RADARSEMARANG.COM – Memimpin Dinas Pendidikan dan Kebudayaan Kabupaten Pekalongan bagi Sumarwati sebagai tantangan tersendiri. Banyak persoalan mendasar dan kebijakan yang menyangkut kepentingan masyarakat luas. Namun ia tetap percaya diri. Dengan satu kunci : partnership.
Tiap anggota di jajarannya memiliki peran penting. Sumarwati, tidak segan-segan meminta pendapat dan bertanya pada staf atau anak buahnya. Bawahan selalu dilibatkan untuk memberi masukan. Kritik dari partnernya itu pun selalu ditunggu, karena manusia tidak lepas dari kesalahan.
Menurut perempuan 57 tahun ini, untuk persoalan teknis itu anak buah yang lebih menguasai. Semuanya dirangkul sesuai dengan tugas pokok masing-masing.
“Kita bekerja di manapun enjoy saja. Walaupun dengan suasana yang berbeda. Kalau kita bekerja sesuai tugas pokok fungsi kita bisa menyelesaikannya. Kata kuncinya, yang minterke kerjanya saya itu bukan saya, tetapi anak buah saya,” ucapnya pada RADARSEMARANG.COM saat ditemui di kantornya, Kamis (27/8/2020).
Sebelum menjabat sebagai kepala dinas, ibu 4 anak ini menempati berbagai pos penting. Bahkan pernah mengajar juga di SMP karena ijazahnya sarjana pendidikan. Karirnya bermula pada 2008, ia menjabat sebagai Kepala Seksi Pendidikan dan Pengajaran TK SD Dindikbud Kabupaten Pekalongan. Tahun berikutnya beralih sebagai kasi pengendalian mutu bidang pendidikan dasar, berlanjut pimpin kabid pendidikan dasar tahun setelahnya. Pernah menjadi camat di Wiradesa dan Kedungwungi pada 2012-2013.
“Merupakan tantangan karena saya saat itu juga diberi tugas menjadi Kabag Kesejahteraan Rakyat (Kesra) di Setda Kabupaten Pekalongan,” ujarnya.

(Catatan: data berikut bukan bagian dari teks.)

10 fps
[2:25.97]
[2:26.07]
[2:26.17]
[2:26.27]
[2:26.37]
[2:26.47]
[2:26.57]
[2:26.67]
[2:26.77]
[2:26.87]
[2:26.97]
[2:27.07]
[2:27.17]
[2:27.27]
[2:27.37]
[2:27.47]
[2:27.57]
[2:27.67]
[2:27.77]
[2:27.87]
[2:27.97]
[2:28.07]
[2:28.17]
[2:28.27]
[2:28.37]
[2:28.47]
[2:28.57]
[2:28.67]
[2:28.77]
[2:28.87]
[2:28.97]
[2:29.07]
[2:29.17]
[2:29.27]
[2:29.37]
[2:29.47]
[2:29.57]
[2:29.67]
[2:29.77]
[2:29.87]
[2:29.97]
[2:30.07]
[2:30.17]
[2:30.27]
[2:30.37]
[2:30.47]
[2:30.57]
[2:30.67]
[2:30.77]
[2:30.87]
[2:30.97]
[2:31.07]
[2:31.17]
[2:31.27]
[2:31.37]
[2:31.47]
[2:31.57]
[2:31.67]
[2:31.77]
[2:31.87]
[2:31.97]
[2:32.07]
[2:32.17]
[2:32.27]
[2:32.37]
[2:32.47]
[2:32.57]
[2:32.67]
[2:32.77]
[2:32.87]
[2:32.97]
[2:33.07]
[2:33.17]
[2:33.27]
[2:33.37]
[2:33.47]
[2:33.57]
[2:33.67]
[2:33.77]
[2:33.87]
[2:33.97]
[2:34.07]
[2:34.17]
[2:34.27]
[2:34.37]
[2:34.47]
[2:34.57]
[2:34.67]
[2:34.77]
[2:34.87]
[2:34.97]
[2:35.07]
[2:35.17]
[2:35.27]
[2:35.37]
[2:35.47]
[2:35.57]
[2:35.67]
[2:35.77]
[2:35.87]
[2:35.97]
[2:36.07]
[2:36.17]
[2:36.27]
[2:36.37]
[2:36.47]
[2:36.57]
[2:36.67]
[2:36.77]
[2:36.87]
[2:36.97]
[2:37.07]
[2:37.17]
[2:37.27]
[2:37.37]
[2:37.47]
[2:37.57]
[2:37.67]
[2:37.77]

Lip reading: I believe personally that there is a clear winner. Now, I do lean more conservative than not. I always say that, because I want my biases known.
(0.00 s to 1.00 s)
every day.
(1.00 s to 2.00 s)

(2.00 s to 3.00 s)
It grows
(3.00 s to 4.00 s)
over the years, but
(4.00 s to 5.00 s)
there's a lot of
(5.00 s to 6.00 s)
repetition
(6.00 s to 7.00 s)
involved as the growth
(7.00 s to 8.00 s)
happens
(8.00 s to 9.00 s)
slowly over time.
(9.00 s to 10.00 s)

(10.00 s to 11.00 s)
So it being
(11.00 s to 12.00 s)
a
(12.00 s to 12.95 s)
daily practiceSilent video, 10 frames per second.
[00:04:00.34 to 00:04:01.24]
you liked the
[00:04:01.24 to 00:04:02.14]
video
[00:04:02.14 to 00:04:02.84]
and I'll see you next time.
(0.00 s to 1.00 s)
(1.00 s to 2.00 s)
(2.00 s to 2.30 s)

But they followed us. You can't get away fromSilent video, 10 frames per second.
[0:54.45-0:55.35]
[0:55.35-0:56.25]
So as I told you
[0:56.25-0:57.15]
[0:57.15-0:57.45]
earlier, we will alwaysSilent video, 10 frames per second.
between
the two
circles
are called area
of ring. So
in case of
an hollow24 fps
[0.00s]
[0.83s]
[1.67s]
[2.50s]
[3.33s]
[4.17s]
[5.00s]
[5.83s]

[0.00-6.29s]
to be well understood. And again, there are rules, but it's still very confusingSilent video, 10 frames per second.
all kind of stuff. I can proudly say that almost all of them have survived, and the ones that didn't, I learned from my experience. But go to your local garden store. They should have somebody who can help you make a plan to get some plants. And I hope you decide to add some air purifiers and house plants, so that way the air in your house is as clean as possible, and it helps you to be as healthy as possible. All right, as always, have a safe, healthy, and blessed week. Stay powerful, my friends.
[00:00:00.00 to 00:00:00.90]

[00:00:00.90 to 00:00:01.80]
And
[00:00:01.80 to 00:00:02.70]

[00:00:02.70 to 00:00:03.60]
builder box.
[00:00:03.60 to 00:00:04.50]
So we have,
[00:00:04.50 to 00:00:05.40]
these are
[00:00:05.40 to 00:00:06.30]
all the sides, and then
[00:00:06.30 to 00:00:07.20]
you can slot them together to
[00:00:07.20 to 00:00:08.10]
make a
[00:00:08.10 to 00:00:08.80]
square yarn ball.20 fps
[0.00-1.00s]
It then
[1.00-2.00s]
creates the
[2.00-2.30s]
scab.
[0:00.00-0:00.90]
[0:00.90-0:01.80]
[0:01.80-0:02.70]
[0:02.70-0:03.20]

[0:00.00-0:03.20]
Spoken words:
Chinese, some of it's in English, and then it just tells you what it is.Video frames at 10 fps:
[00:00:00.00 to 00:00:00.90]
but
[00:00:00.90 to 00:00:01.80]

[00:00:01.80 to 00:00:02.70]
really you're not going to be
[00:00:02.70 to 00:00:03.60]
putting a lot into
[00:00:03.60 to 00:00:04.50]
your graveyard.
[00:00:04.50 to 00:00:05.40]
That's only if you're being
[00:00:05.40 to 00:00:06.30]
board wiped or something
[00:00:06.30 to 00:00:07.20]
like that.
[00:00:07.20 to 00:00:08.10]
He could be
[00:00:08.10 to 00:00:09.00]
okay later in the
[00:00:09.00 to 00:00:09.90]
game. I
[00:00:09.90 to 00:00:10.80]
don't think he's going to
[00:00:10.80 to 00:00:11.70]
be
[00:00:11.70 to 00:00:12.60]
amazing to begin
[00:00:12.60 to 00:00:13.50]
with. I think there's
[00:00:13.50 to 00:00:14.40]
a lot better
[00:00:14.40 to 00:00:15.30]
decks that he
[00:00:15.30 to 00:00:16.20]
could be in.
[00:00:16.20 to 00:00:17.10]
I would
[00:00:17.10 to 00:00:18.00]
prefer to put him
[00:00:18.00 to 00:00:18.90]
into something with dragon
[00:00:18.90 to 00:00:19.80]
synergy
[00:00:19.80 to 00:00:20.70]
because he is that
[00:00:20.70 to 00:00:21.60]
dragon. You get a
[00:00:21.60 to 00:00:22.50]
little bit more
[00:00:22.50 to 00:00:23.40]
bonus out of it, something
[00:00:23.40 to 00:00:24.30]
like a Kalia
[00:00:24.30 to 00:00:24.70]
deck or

Menjadi catatan sejarah, karena ia menduduki kabag kesra pertama di Kabupaten Pekalongan. Jabatannya itu diemban dari tahun 2014 hingga 2016, setelah itu dipercaya menduduki kursi Dindikbud.
“Prinsip saya ing ngarsa sung tuladha, ing madya mangun karsa, tut wuri handayani. Itu yang saya pegang, tidak mudah melakukan seperti itu. Bicaranya mudah, melakukannya sulit,” paparnya.
Maksudnya, lanjut dia, dari belakang harus bisa memberikan dorongan dan arahan. Saat di tengah atau di antara jajarannya, ia harus menciptakan prakarsa dan ide. Sementara saat di depan harus memberi teladan atau contoh tindakan yang baik.
Sumarwati senantiasa merasa yang dilakukannya saat ini belum sesuai yang diharapkan. Tindakannya ketika dipercaya menjadi pemimpin selalu berusaha menunjukkan kinerja dengan baik.
“Dulu saya tidak pernah terpikirkan, berangan-angan untuk seorang guru bisa menjadi kepala dinas pendidikan. Apalagi menjadi camat. Tapi inilah perjalanan karir, hanya Allah yang tahu. Masa depan itu misteri,” pungkasnya.
Bawa Perubahan Positif
Sumarwati di Dinas Pendidikan dan Kebudayaan (Dindikbud) Kabupaten Pekalongan membawa tren positif. Awal 2018 dia menggunakan sistem aplikasi berbasis online. Aplikasi itu bisa digunakan untuk pelaporan mulai dari perencanaan. Bernama Bos Online, sekolah-sekolah dari pelosok daerah bisa mengaksesnya.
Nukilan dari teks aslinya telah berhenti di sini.